The executive education programs offered through UT’s Haslam College of Business were ranked thirteenth overall nationally and forty-fifth worldwide by the UK-based publication, which features international business, finance, economic, and political news.

The rankings highlight the college’s commitment to custom solutions for the global business community. In 2015, the college delivered sixty-two custom courses, ten of which took place outside the United States.

Bruce Behn, associate dean for graduate and executive education in UT’s Haslam College of Business.

“Our commitment to helping the global business community meet its needs through tailored solutions that bring considerable return on investment is a point of pride for us,” said Bruce Behn, associate dean for graduate and executive education in the college. “We also ranked eighth internationally for follow-up with customers and twenty-second for facilities.”

UT’s custom executive education programs combine faculty knowledge with real-life challenges and needs that businesses, including health care, military and government organizations, are facing today.

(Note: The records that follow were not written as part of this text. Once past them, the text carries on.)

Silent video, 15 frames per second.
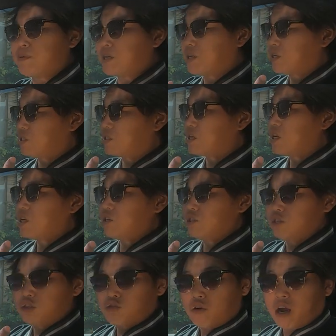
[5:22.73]
because
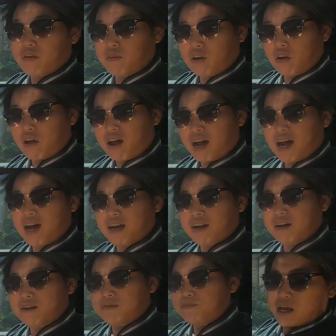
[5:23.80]
you drive a lot
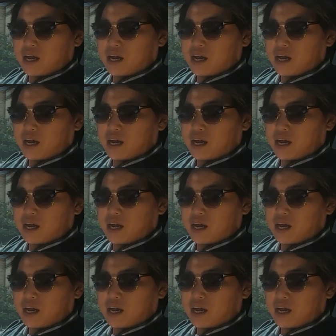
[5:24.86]
harder.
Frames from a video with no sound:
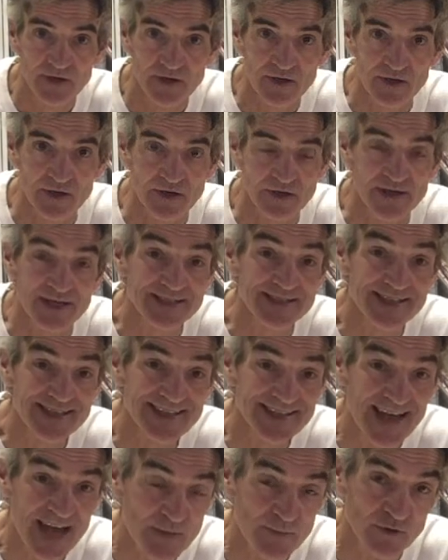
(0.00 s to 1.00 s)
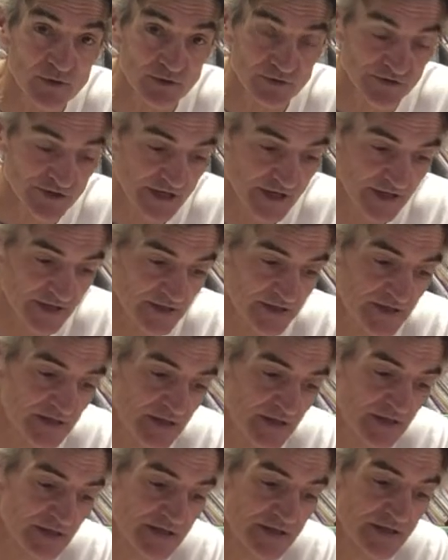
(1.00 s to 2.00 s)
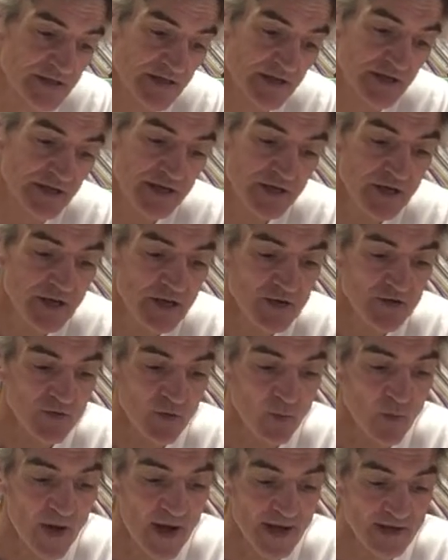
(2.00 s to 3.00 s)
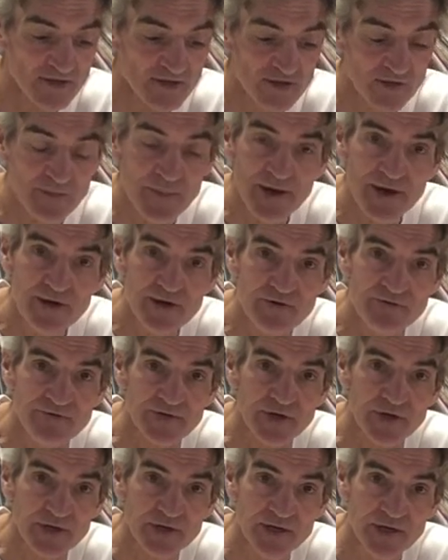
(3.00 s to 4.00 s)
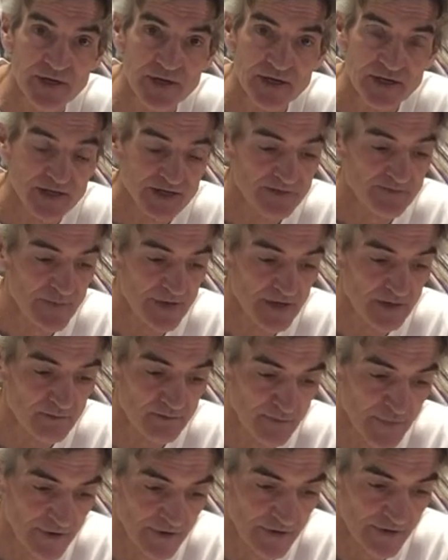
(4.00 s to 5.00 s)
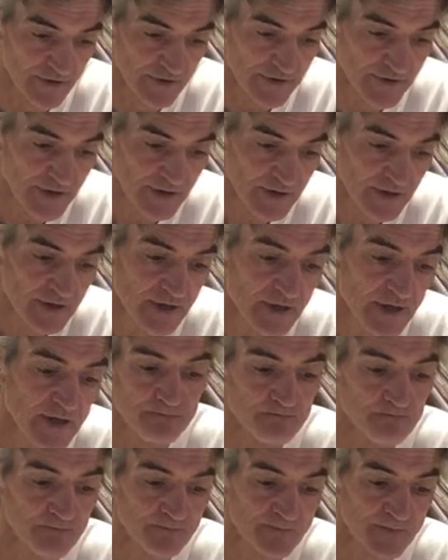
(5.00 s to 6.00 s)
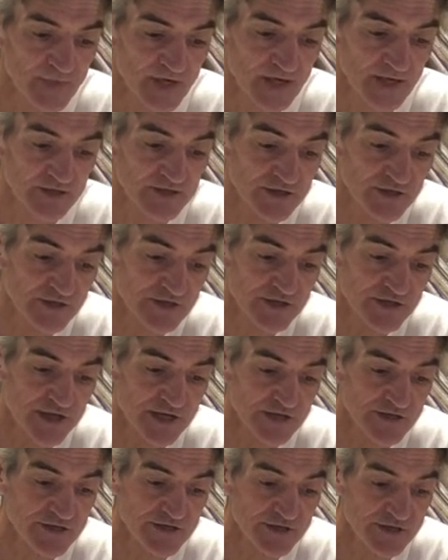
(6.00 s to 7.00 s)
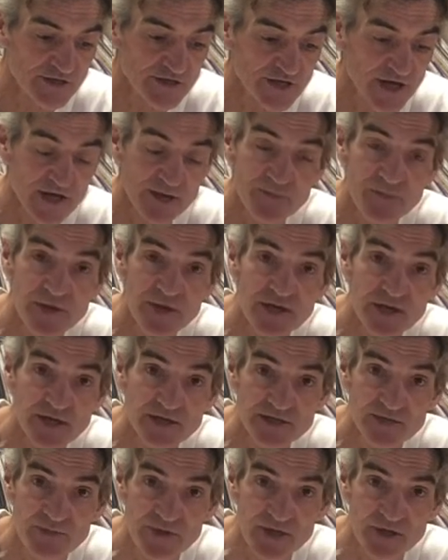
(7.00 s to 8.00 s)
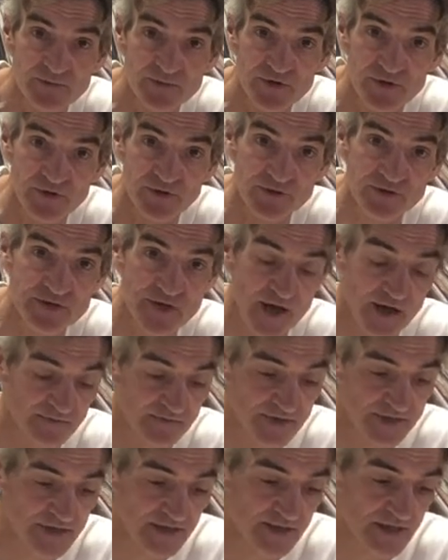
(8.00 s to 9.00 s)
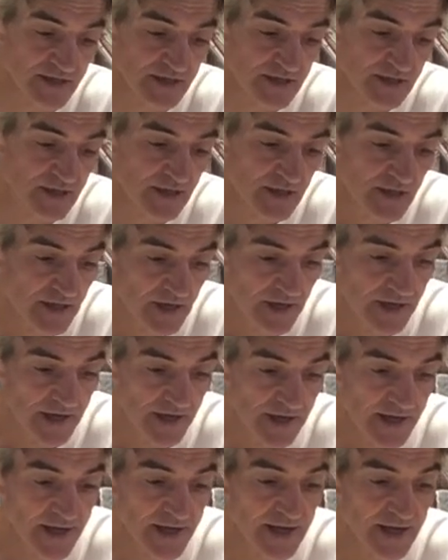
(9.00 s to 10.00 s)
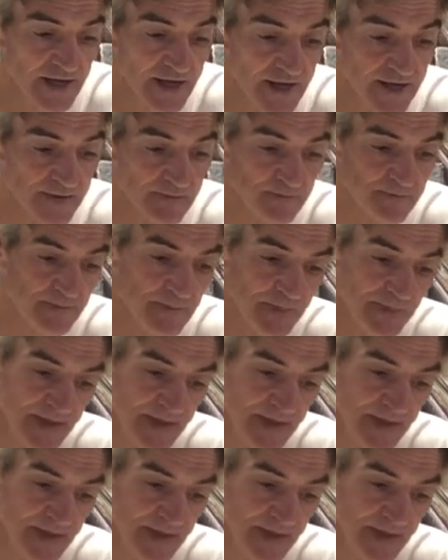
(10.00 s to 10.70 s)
All right, it's a chemical change because the wax or the paraffin is being burned. It's changing shape. The heat's being produced, obviously. And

Behn says the college is able to work with clients to build the talent of their employees in specific areas such as operations excellence, supply chain, and leadership so their organizations are better equipped to succeed.

Steve Mangum, dean of the college and Stokely Foundation Leadership Chair, emphasized that positive input from corporate clients played a significant role in the achievement of these rankings.

“This particular ranking demonstrates that UT’s Haslam College of Business is highly regarded by its nondegree executive education clientele,” Mangum said. “When coupled with feedback and rankings of our degree program offerings and our scholarly research, it’s apparent that our business school isn’t resting on its laurels but continuously seeking to improve.”

The Financial Times survey combines data reported by business schools with ratings from companies that commissioned executive courses. Factors including value, faculty quality, international engagement, and diversity were taken into account.